Quello di Andrea Mancini, con gli otto ragazzi che hanno seguito il suo corso di recitazione per bambini, che accompagnando gli spettatori tra le stanze del Palazzo Del campana-Guazzesi, che ospita una Residenza Sanitaria Assistita per anziani, lungo il percorso della performance che li seguirà, hanno raccontato il mondo magico e sognato della Mucca Muta e del Lupo peloso del Peloponneso.
E quello di Lapo Ciari, con la strana comunità di personaggi, messi in scena ed interpretati dai giovani che seguono il suo laboratorio teatrale per adulti, che sembra tirare a campare, ciascuno a suo modo, ciascuno nel proprio rifugio, ciascuno alle prese col proprio passato di cui anche il presente sembra già farne parte.
La narrazione parte da una scena collettiva, di corpi abbandonati, che pian piano si animano.
Chi per propria volontà, per propri motivi, chi aiutato, esortato dalla solidarietà comune.
Per poi disperdersi negli angoli e negli anfratti del Palazzo/occasioni della vita.

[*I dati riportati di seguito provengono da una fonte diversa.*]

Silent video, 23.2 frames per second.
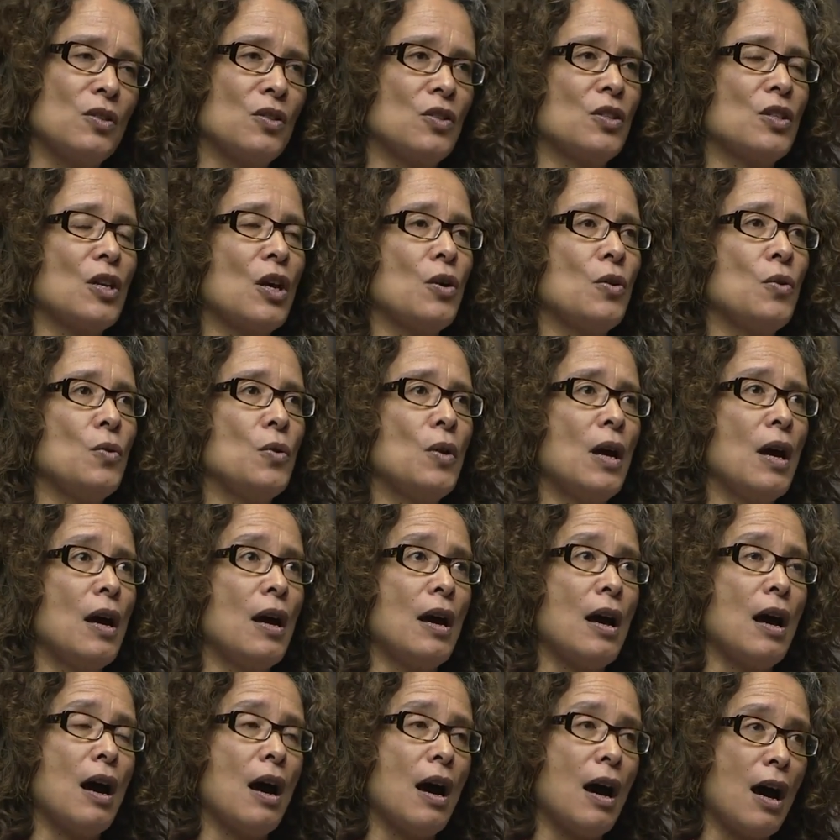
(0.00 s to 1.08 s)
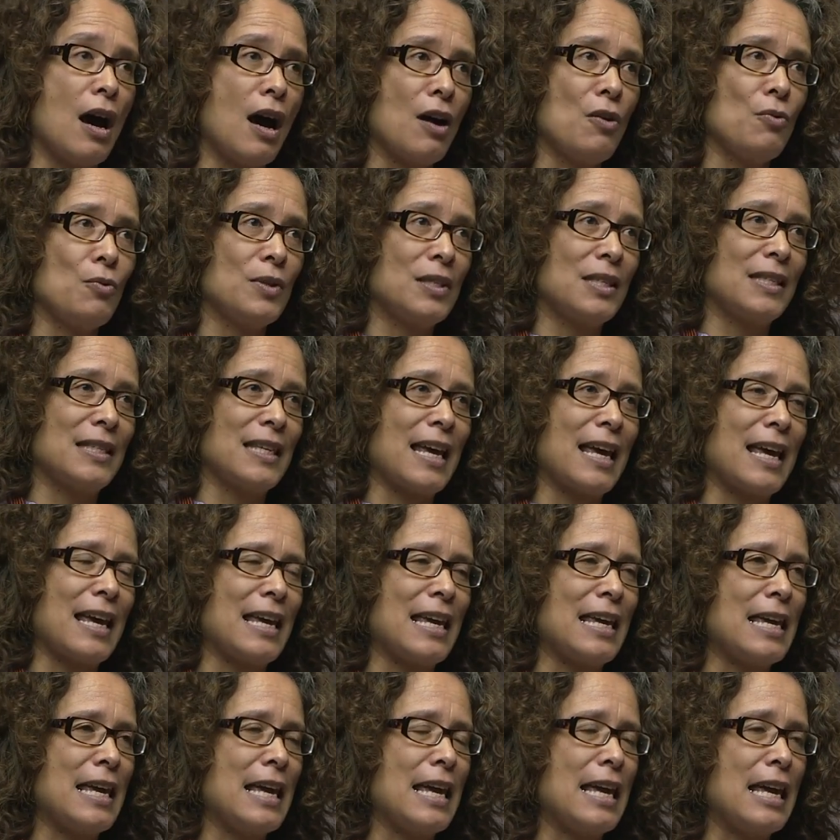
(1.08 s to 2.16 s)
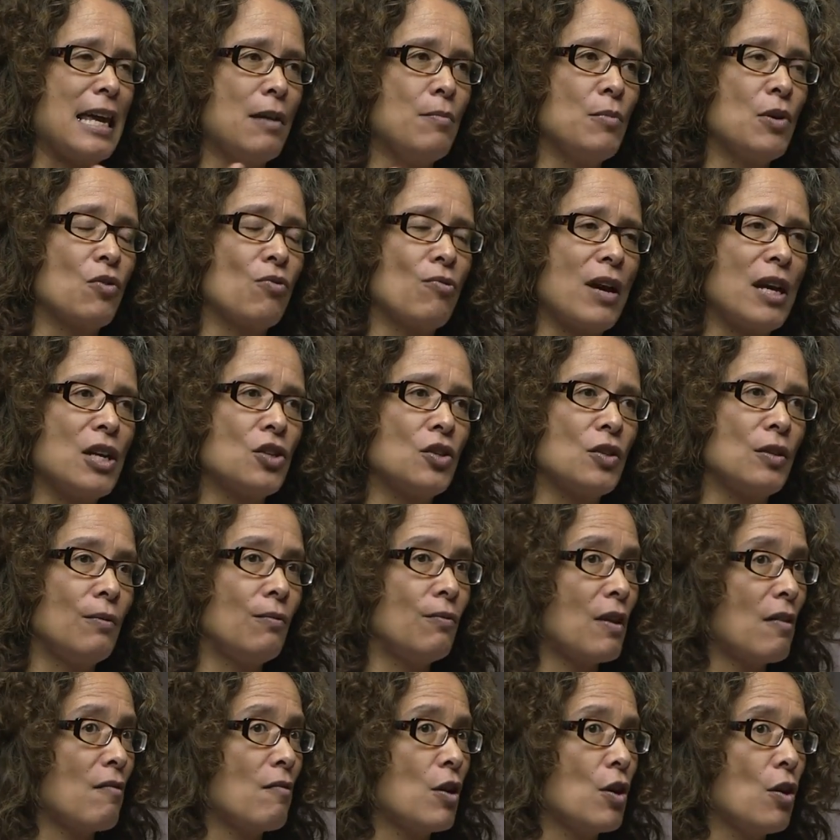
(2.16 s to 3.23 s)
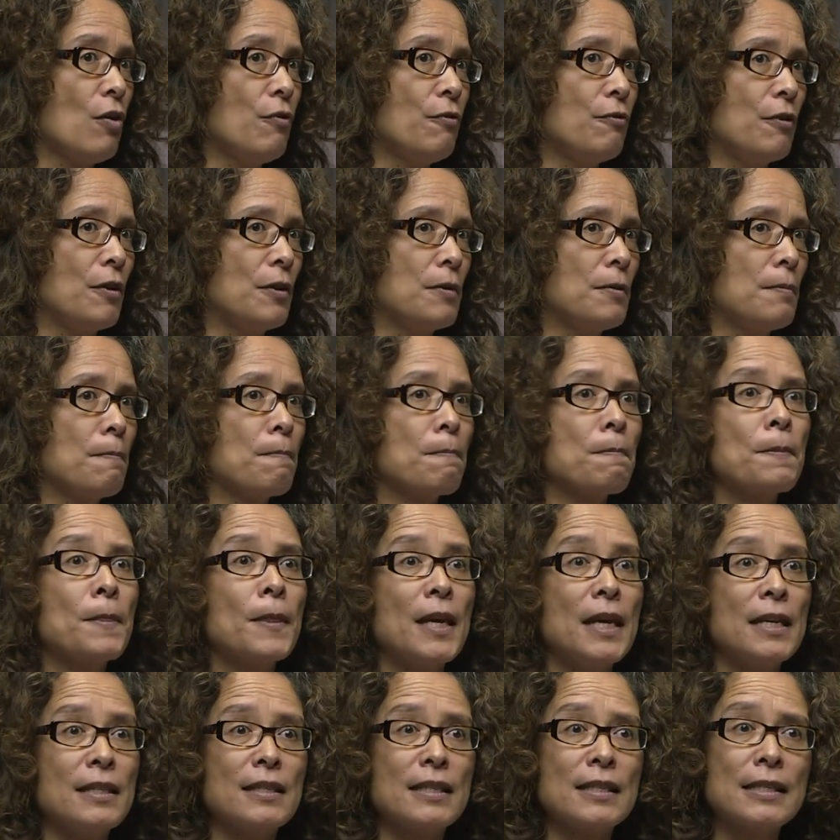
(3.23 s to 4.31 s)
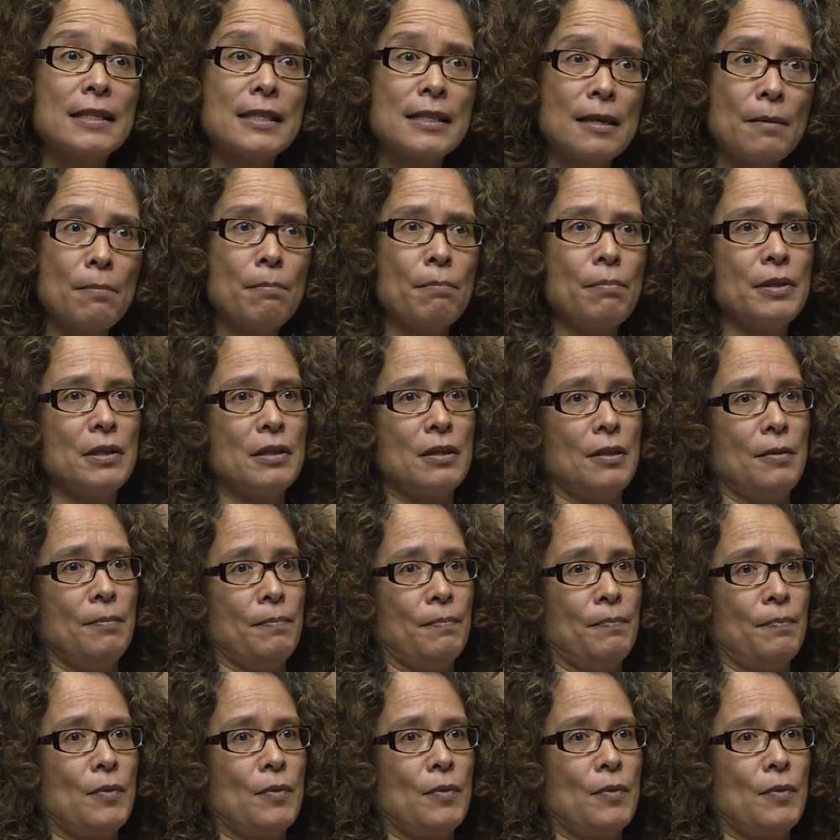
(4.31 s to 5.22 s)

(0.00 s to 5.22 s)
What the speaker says: So I would say immigration very often is a symptom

Una vecchia macchina da scrivere, diventa lo strumento per una lettera racconto-testimonianza-terapia.
La sedia ed il tavolo di ambulatorio, diventano il rifugio dove visitare se stessi, e diagnosticarsi di essere tali.
Vecchi trucchi, lentamente applicati davanti ad una cornice senza specchio, non hanno bisogno dell'immagine riflessa, perché non serve più conoscere il risultato.
Un orto, un cappello, e una zappa che dopo aver coltivato i carciofi diventa un cavallo, in una fantasiosa cavalcata per difendere e diffondere i carciofi.
Il ballatoio di una scala, un uomo, Omero, che racconta la sua mirabile storia mischiandola all'inquietudine per la consapevolezza di non averla comunque vista.
Un atrio, musiche ritmate, ed un corpo femminile, con un'ampia gonna con pizzi neri, che la fa roteare.
Sul finale la scena torna collettiva, in una festa partecipata, con tanto di fuochi d’artificio.
In quelle fiamme scintillanti, c'è il messaggio dell'opera rappresentata.
Il segno che traccia (...) il confine tra ieri e domani.
“Che cos’è diventato il Mondo?”, sarà la domanda finale.
“Un conto alla rovescia verso il futuro”, la possibile risposta.